In order to compare PS directly with andexanet, PS and andexanet were run at a final concentration of 10 ug/mL in both UFH (FC 10 ug/mL) and LMWH (FC 25 ug/mL) and compared to one another, the positive control (anticoagulant only) and the negative control (saline instead of anticoagulant).
For ACT, all groups were compared using T tests in order to determine if there were significant differences between the various groups (Figure 6A). P values of the pairwise comparisons are listed above the brackets. In UFH, both andexanet and PS had significant neutralizations when compared to the UFH without any neutralization agent. The ACT of UFH with andexanet was significantly higher than the ACT of UFH with PS and significantly lower than the ACT of UFH with saline, suggesting that andexanet neutralization is partial and less effective than PS. The PS condition was not significantly different than saline condition (no anticoagulant), demonstrating that PS completely neutralized UFH.
In LMWH, there was not a significant difference between the LMWH and LMWH with andexanet (Figure 6B), indicating that there was no reversal of anticoagulation in this assay by andexanet alfa. LMWH with PS was significantly lower than LMWH, but was still significantly higher than the saline (no anticoagulant) condition, suggesting partial reversal with the use of PS.

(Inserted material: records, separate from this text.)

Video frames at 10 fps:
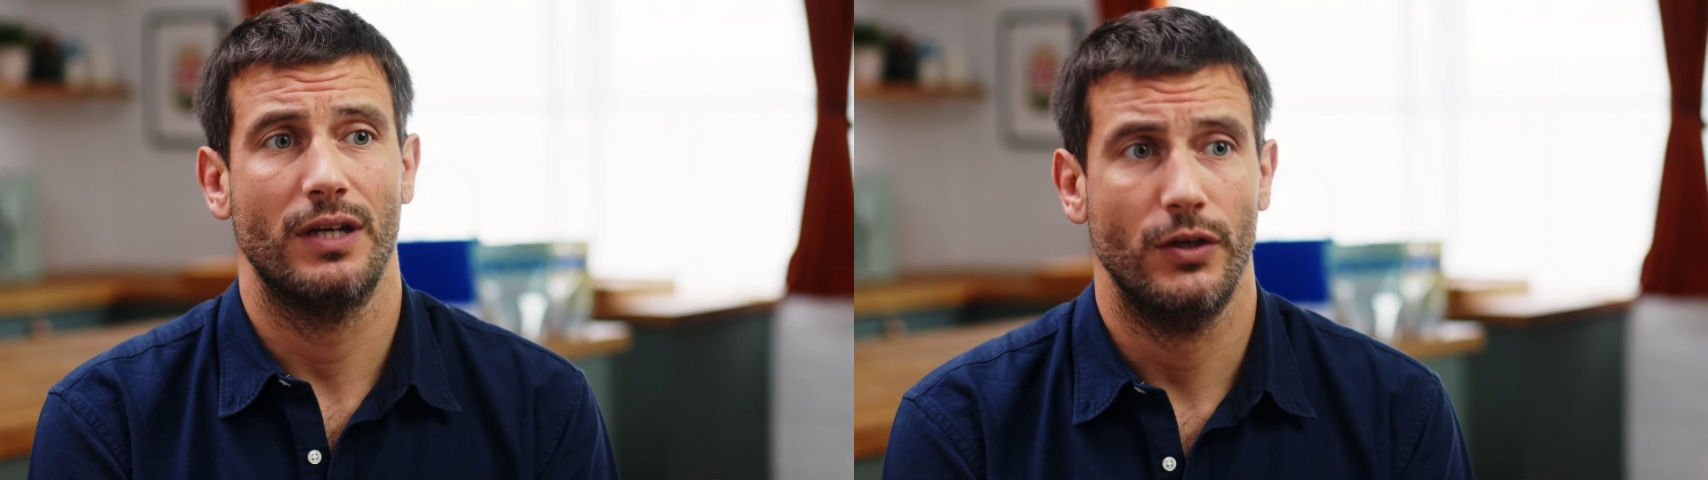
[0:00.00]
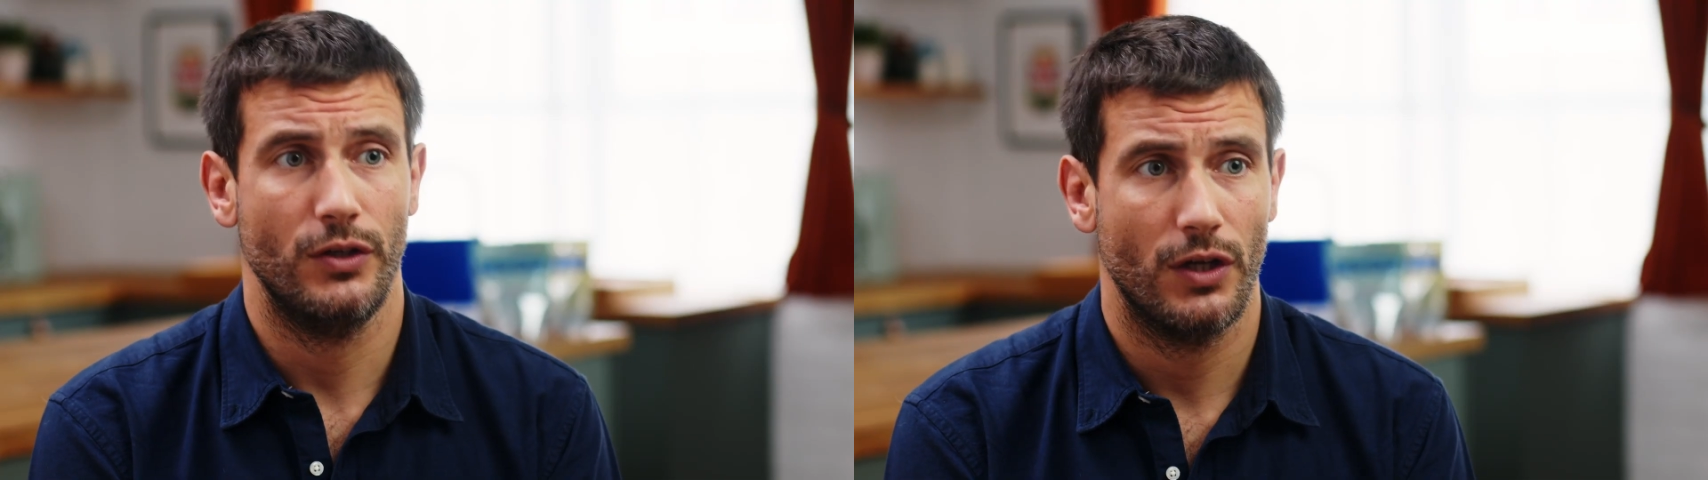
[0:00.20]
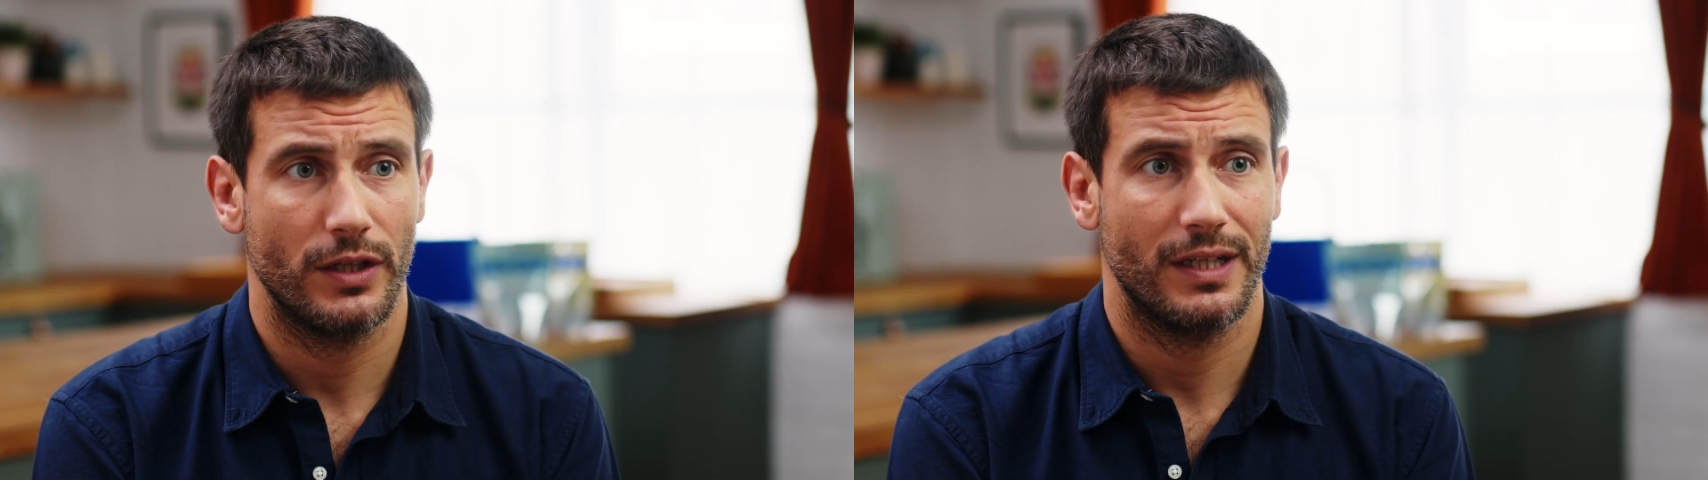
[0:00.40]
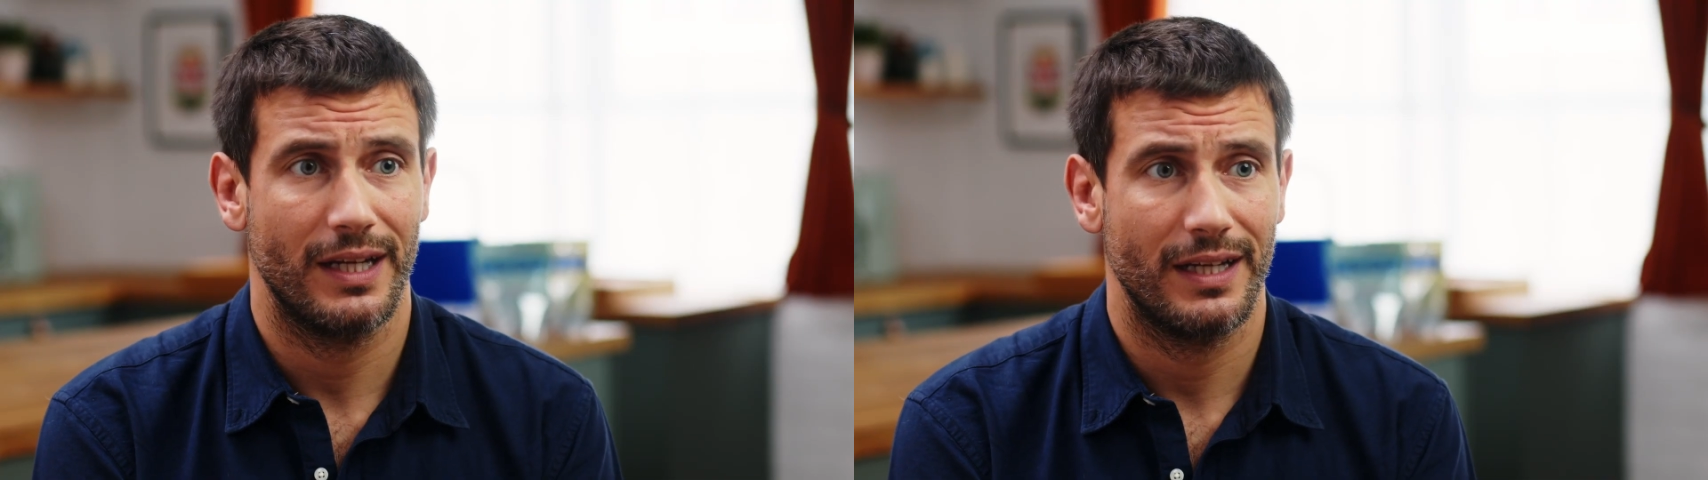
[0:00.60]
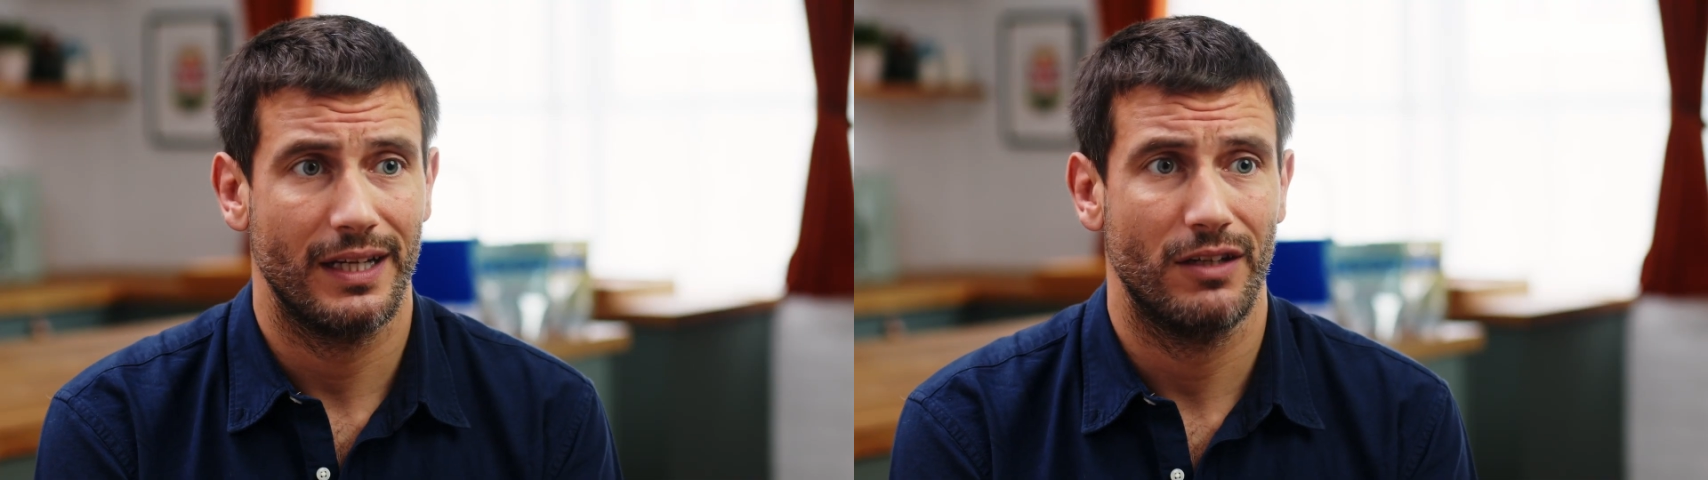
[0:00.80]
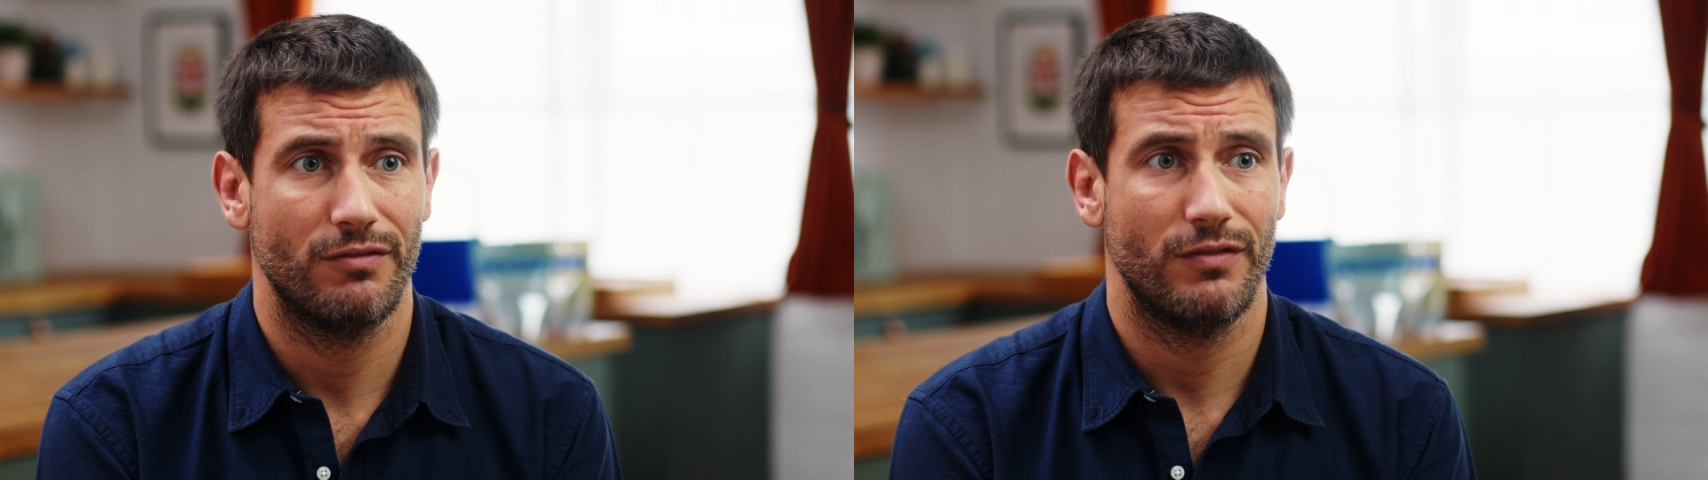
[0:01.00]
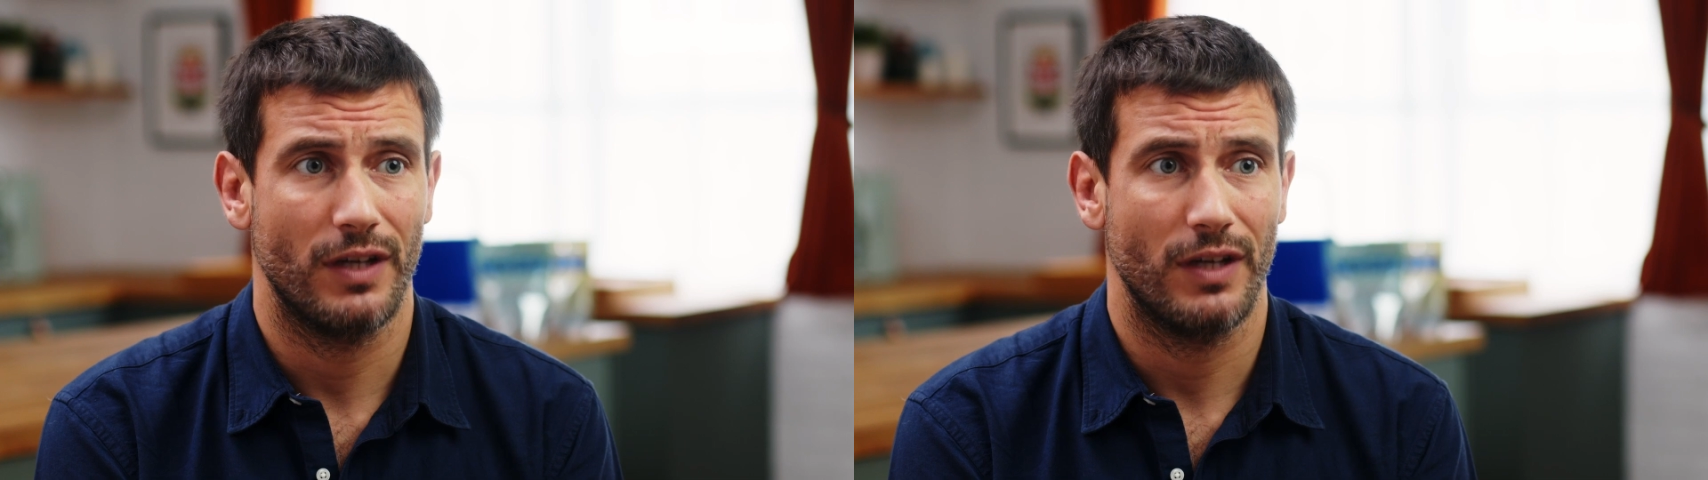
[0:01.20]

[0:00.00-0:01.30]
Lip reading: are not getting enough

Anti-Xa Percent Inhibition
Protamine sulfate neutralized unfractionated heparin completely, while andexanet alfa only neutralized LMWH partially (Figure 7). This would indicate that andexanet alfa has a lower utility as a neutralization agent for unfractionated heparin than protamine sulfate and thus would not be a replacement for protamine sulfate when protamine sulfate is available. In LMWH, the andexanet alfa did not neutralize anticoagulant effects at all at the concentrations tested below and therefore offers no utility based on the current testing, while protamine sulfate does neutralize LMWH partially. In both instances, protamine sulfate remains the superior neutralization agent for reversal of anticoagulation in heparin and its derivatives. In an instance where protamine sulfate may not be available, andexanet alfa could provide a possible alternative for UFH only.
Discussion
The results demonstrated incomplete neutralization of unfractionated heparin and incomplete (or ineffective neutralization) of enoxaparin. UFH was more thoroughly neutralized than LMWH in both ACT and TEG assays in this study which ran contrary to our predictions. One possible explanation for this is that there may be some effect that andexanet alfa is having in a place other than the anti-Xa portion of the heparin's (and associated derivatives) effects. Further investigation into the mechanism of andexanet alfa is necessary to understand why the neutralization effect is not as powerful with LMWH as it is with UFH. In addition, there was no concentration-dependent neutralization of heparin after andexanet alfa was supplemented at concentrations greater than 12.5 ug/mL as measured by the ACT and no apparent neutralization for LMWH. The concentration-dependent relationship up to 12.5 ug/mL of andexanet alfa must be explored further, as it is not testable statistically post-hoc with the data collected and therefore remains an observation that warrants further investigation rather than a result of the experiment. A way to determine if there is a concentration dependent effect would be to vary the concentration of anticoagulant used and see if increasing the anticoagulant decreases the neutralization effects. Andexanet alfa was able to partially neutralize the effect of unfractionated heparin, and as noted, the partial neutralization could not be furthered by adding more andexanet alfa, which suggests that andexanet alfa's mechanism is limited in its targets for neutralizing anticoagulation.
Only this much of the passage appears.